Bankacı Seçil Erzan’ın “Fatih Terim” adını verdiği fon ile en az 18 kişiyi milyonlarca dolar dolandırdığı iddialarına ilişkin yargı süreci başladı. 

İddianamede 7 sanık ve 18 müşteki bulunuyor. Müşteki ve sanık sayıları artabilir. 

Türkiye’de bu iddialar bir süredir siyasetin de gündeminde. MHP Genel Başkanı Devlet Bahçeli partisinin grup toplantısında ”şaibeli soytarılar” ifadeleri ile kurulan fonlardan fazla faiz elde etme umudu olanları eleştirdi.

Konu bir süredir AK Parti ve Cumhurbaşkanlığı’nın da gündemi. Paralarını kaptıran Arda Turan ve Emre Belözoğlu'nun, nisan ayının ikinci haftası Erdoğan ile İstanbul’da görüşerek yardım istediği basına yansıdı. Erdoğan, o dönem konuyu inceleyeceğini söyledi. Ancak söz konusu görüşmede futbolcular Erdoğan’a bilgi verirken, konuyu “bankaya kayıtlı yoldan para verilmiş” ve “banka tarafından dolandırılmış” gibi aktarmış. Ancak para alımının elden yapılması ve bir kaydının da olmamasının anlaşılması üzerine sürecin yargıya taşınması gerektiği taraflara iletildi. 

Cumhurbaşkanı Erdoğan’a son olarak hukukçu ve ekonomist kurmayları tarafından da bir bilgilendirme yapıldı. Bu hafta içerisinde yapılan bilgilendirmede de konunun yargıda olduğu aktarıldı. Erdoğan, bu konuda futbolcuları ya da bankayı hedef alan açıklamaların yapılmaması gerektiği görüşünü paylaşırken konunun tam olarak aydınlatılmasını istedi. İlk yapılan değerlendirmelerde bankanın bir sorumluluğu olmadığı, futbolcuların “fazla para kazanmak” uğruna dolandırıldığı yorumu yapıldı. Erdoğan’ın da, “yüksek faiz ile hızlı zengin olma” girişimlerini eleştirerek, “bankaların uygulaması belli, bu yollara girilmesi yanlış” yorumu yaptığı kaydediliyor.

Ancak konu bu kadar değil. Bazı hukukçu kurmaylar, bankanın da olayda sorumluluğu olma ihtimalini Erdoğan’a aktardı. Ortada bir banka müdürü, banka kaşeli ve imzalı bazı yazılar da var.

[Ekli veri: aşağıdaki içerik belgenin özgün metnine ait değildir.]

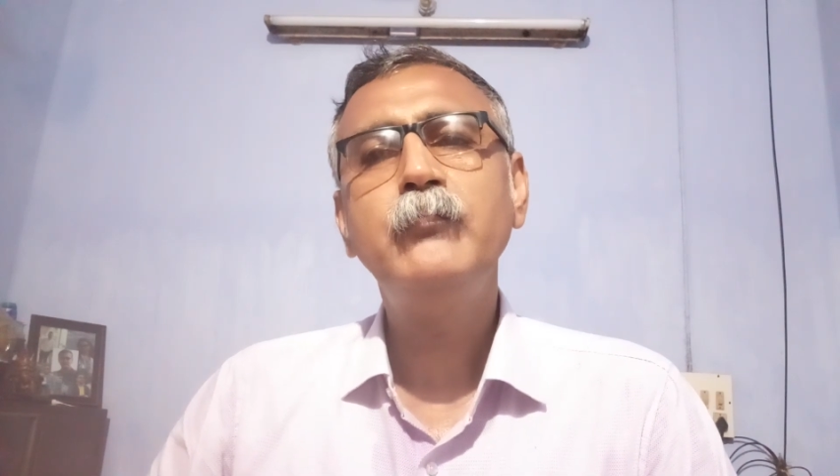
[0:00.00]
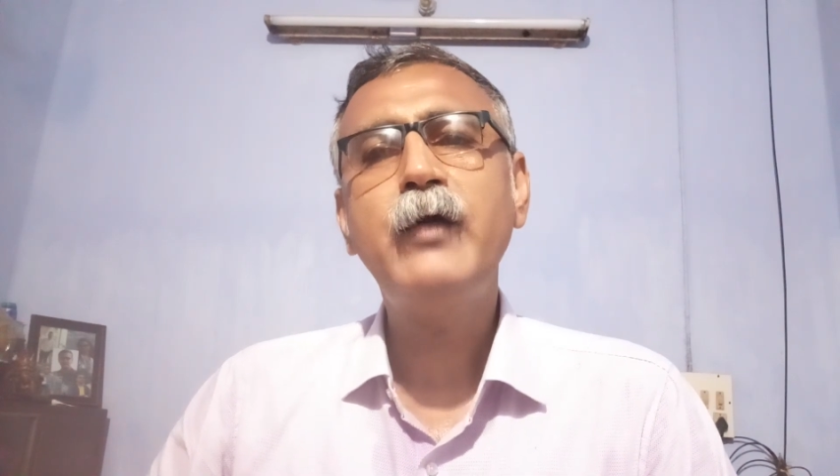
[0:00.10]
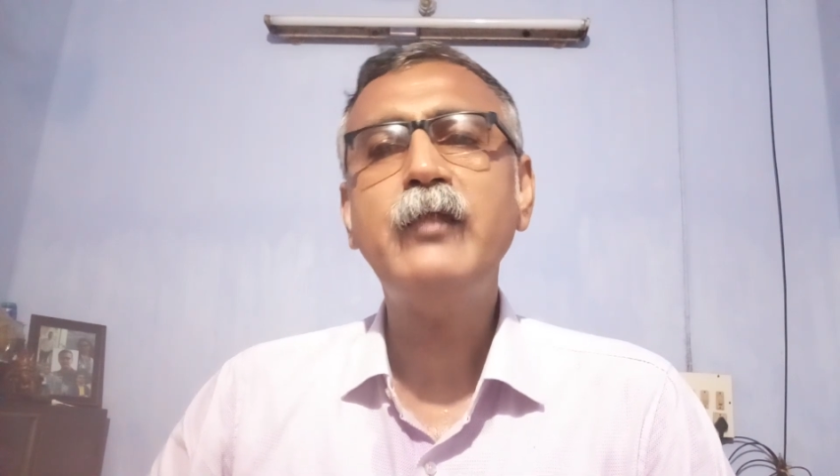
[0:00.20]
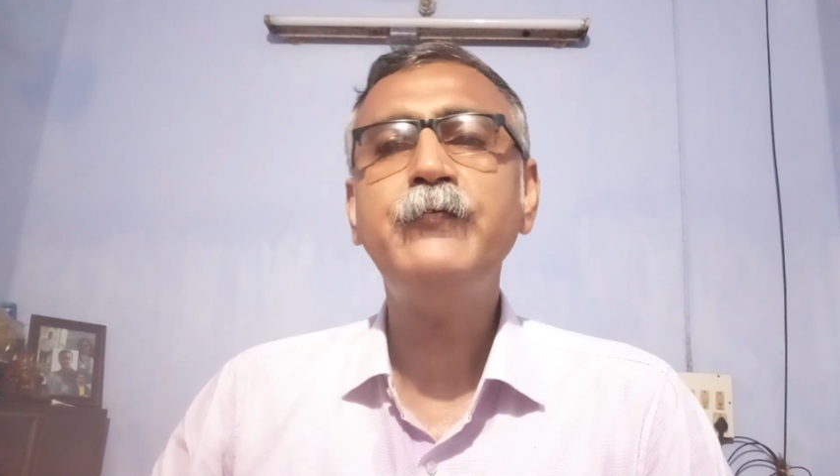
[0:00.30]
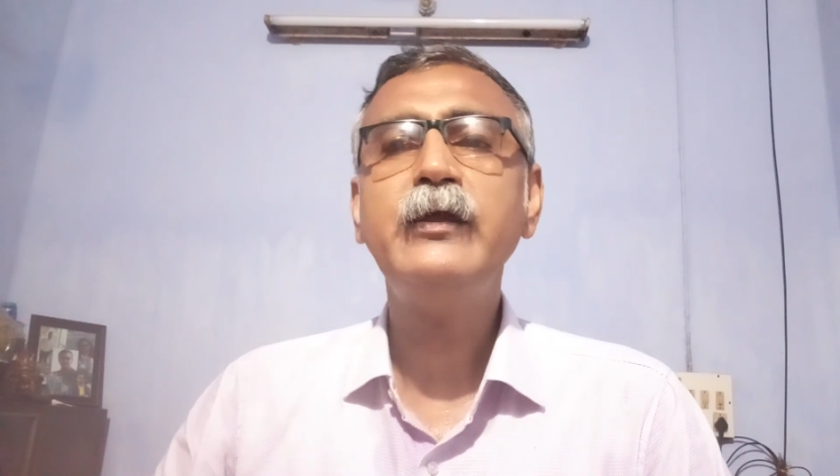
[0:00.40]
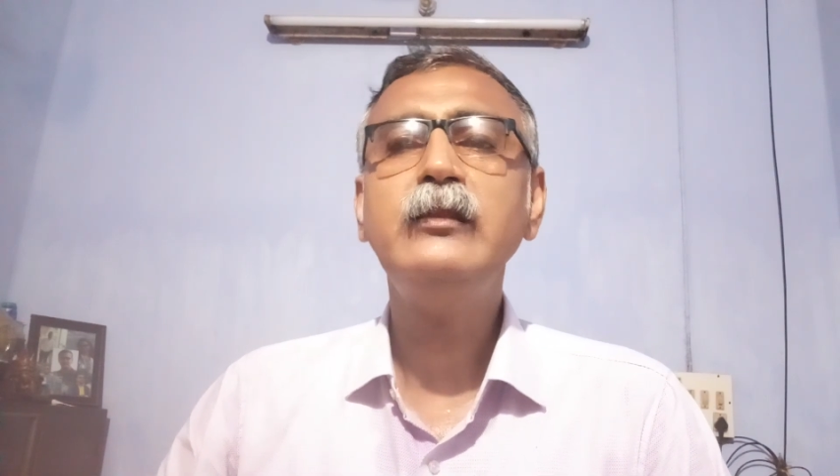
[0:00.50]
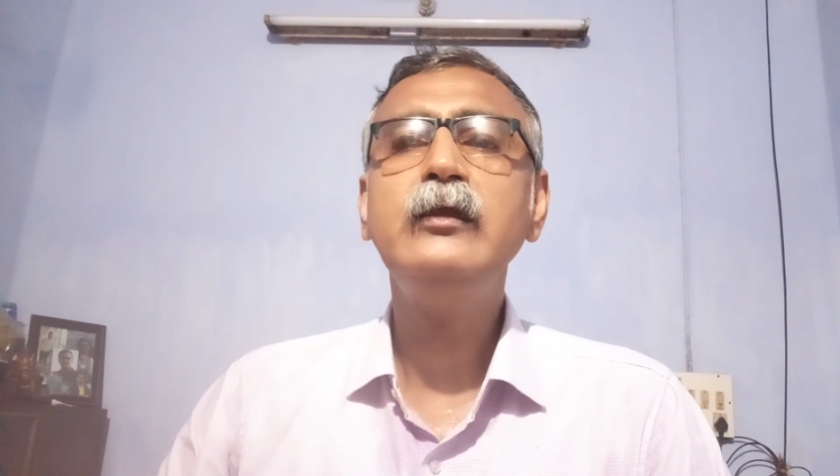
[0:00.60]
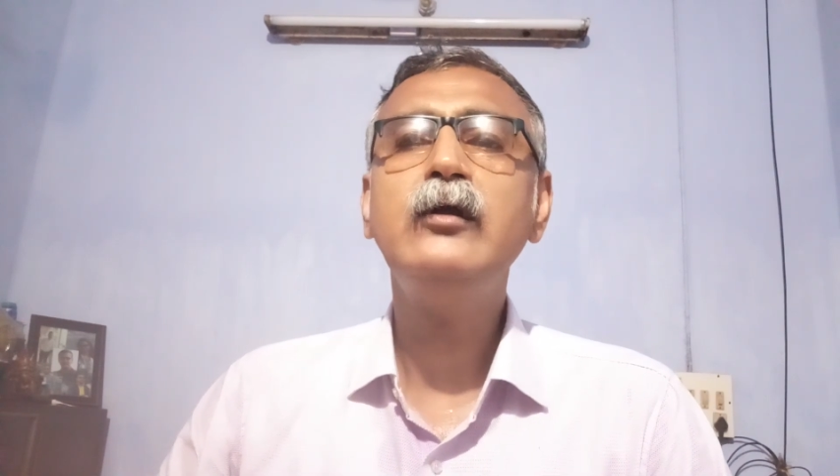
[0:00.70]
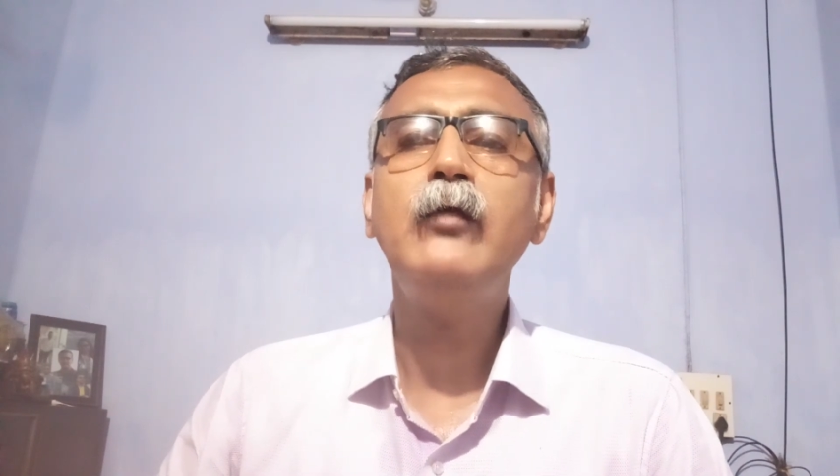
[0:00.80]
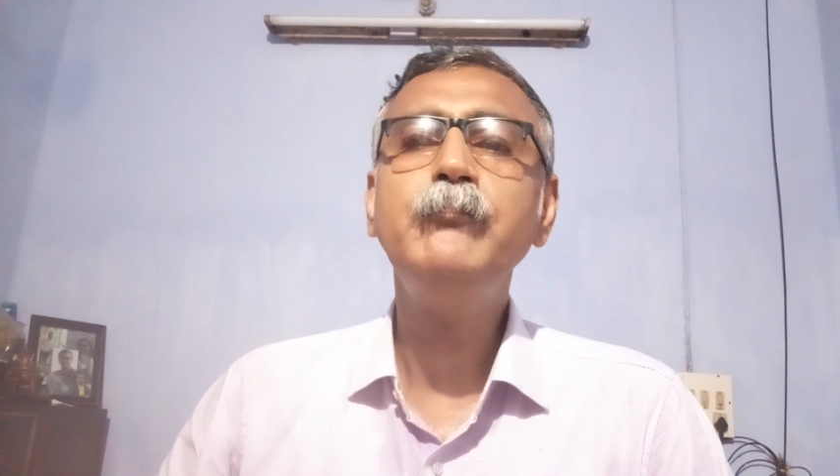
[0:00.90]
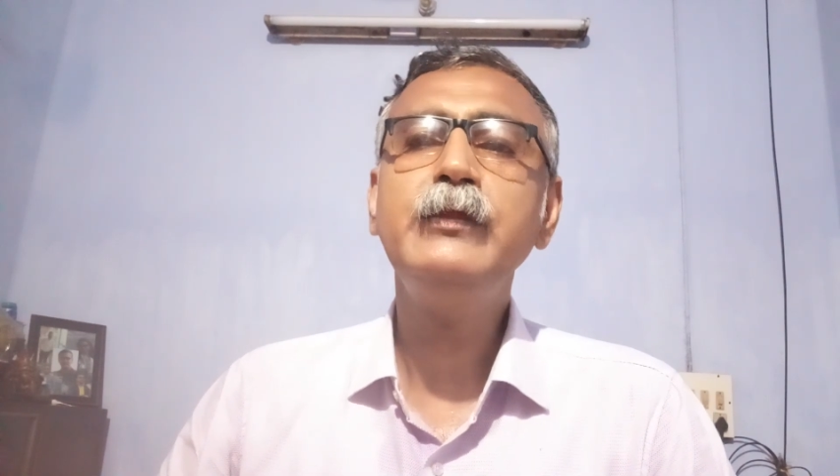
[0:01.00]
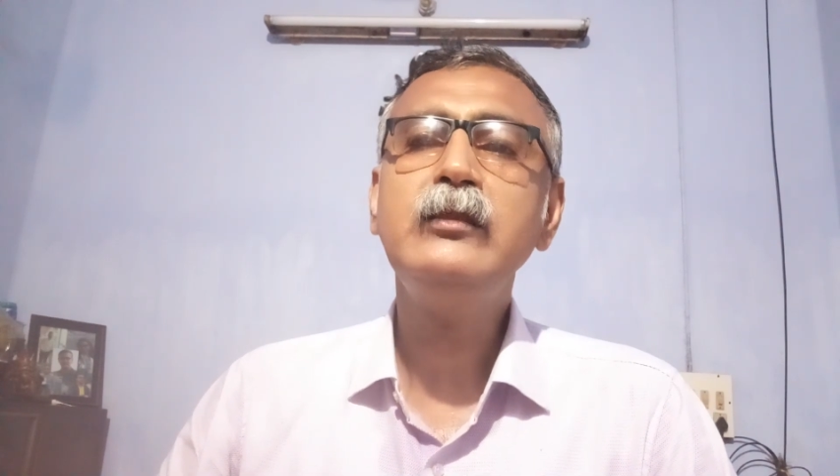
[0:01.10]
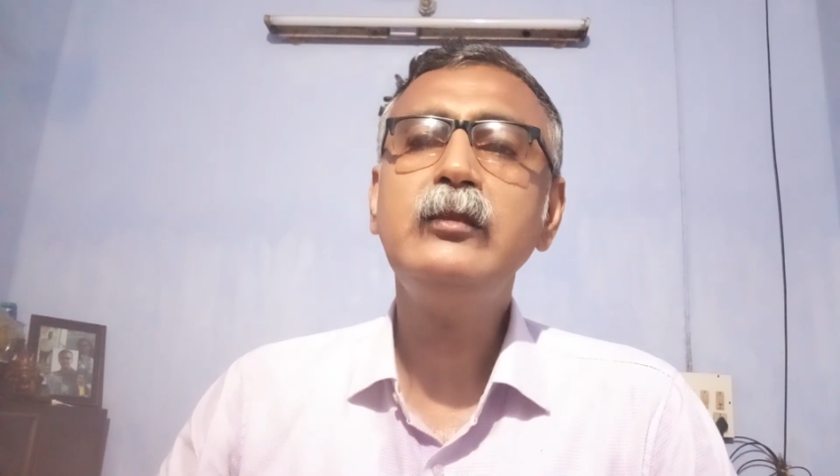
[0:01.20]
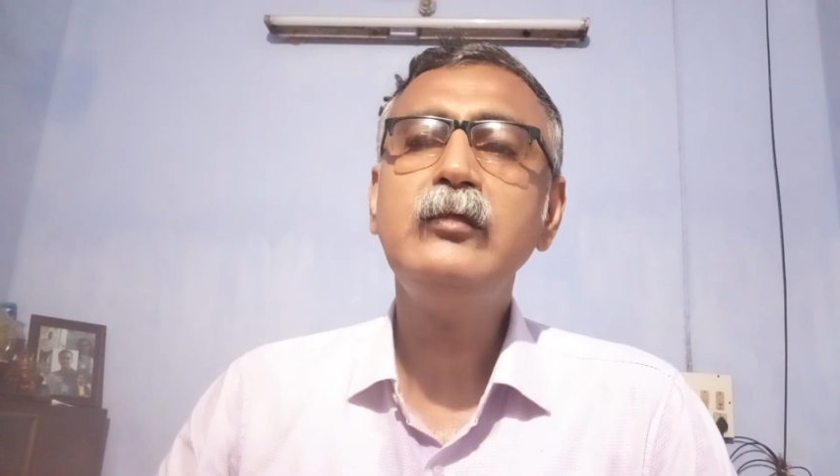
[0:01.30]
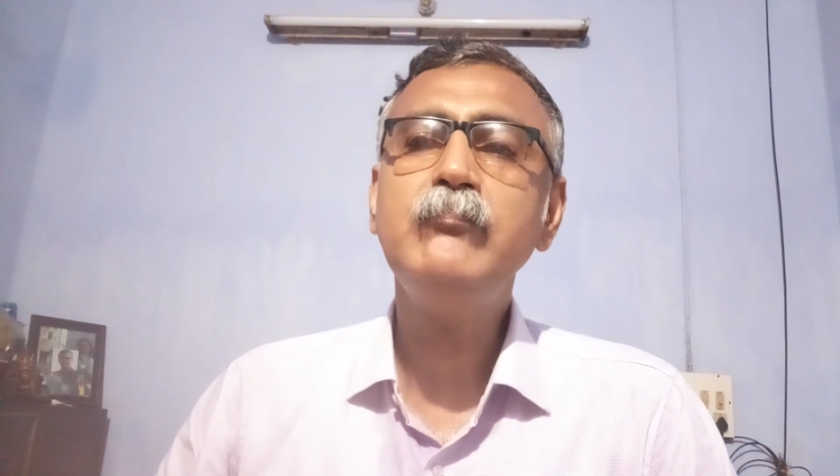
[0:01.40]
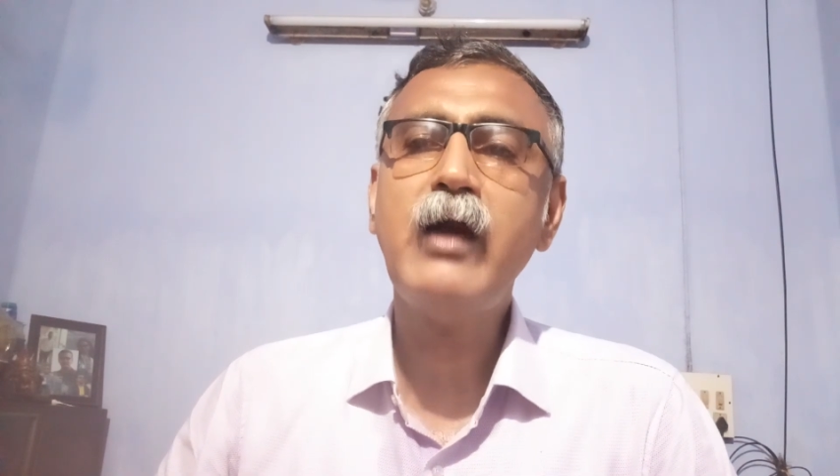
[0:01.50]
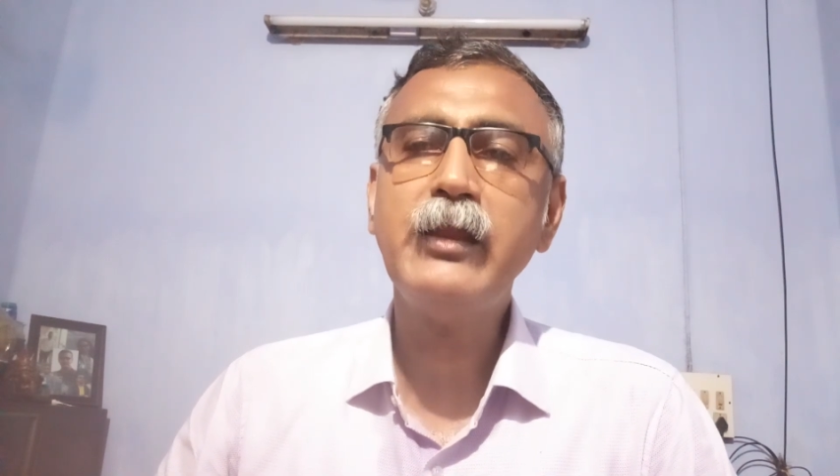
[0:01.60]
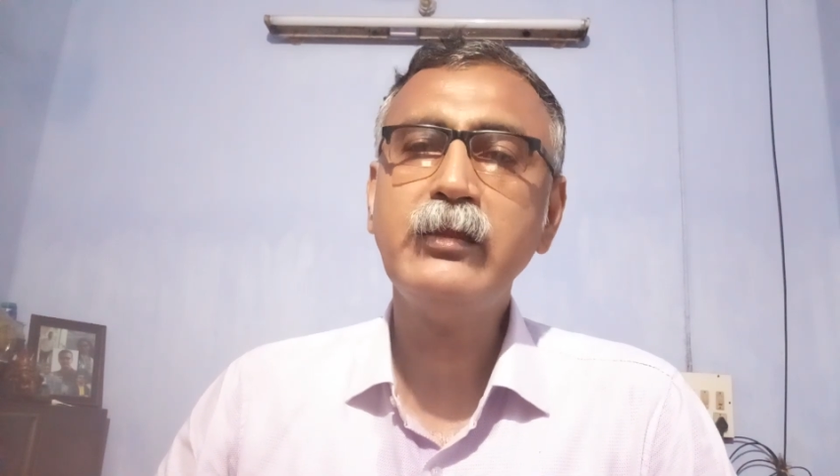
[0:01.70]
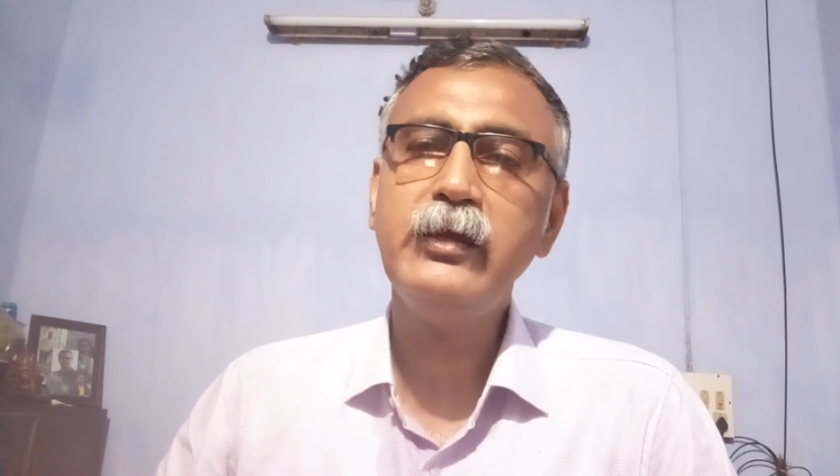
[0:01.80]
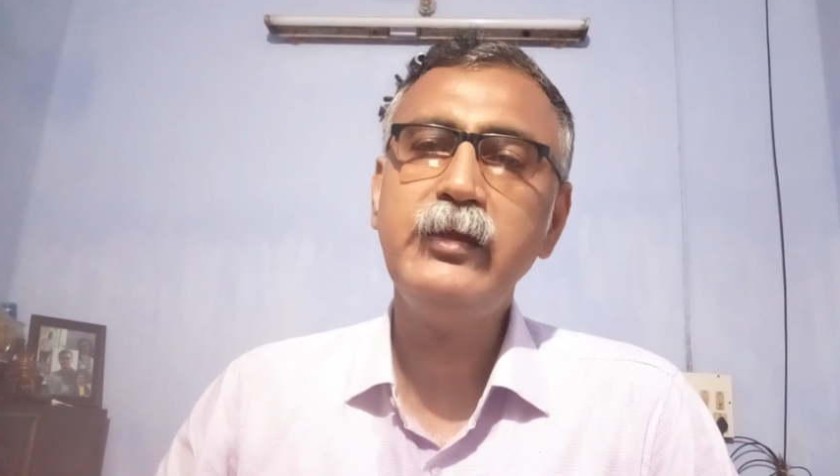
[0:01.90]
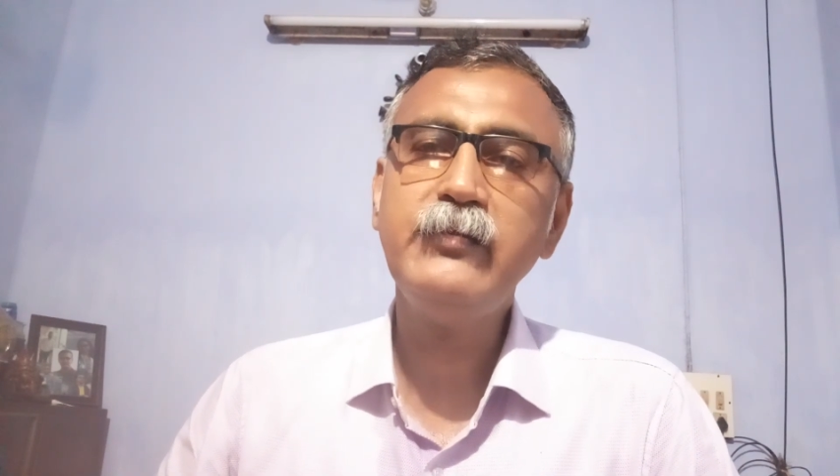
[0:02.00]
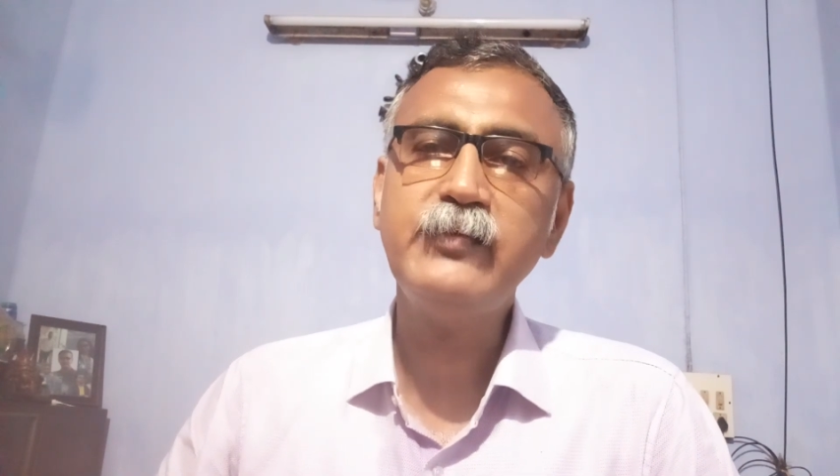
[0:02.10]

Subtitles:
perfectly competitive market,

Banka müdürlerinin yasal yükümlülükleri çerçevesinden de konu araştırılıyor. 

Kesin olarak banka sorumluluğu yok denilmiyor.  Bu nedenle Erdoğan’a SPK’nın ve BDDK’nın da süreçte konuyu incelediği ve mahkemeye bilgi vereceği aktarıldı. Ortada bir dolandırıcılık olduğu net. Ancak bu dolandırıcılıkta bankanın rolü ne, bu da araştırılıyor.  

Cumhurbaşkanlığı’nda yapılan değerlendirmelerde banka müdürlerinin bazı iş adamları ve görüşmelerinde banka adına elden para alabildikleri, bu uygulamanın da banka ile müşteri arasındaki güvene dayalı olduğu değerlendiriliyor… Eğer bu noktada bir mevzuat açığı varsa bunun da gözden geçirilerek adım atılabileceği analizleri yapılıyor. 

Özetle, “kolay para kazanmak” uğruna kimilerinin giriştiği yollar Ankara bürokrasisini de biraz yormuş… Konu Beştepe’nin de yakın takibinde. Erdoğan’a dönem dönem gelişmelere dair bilgi aktarılıyor.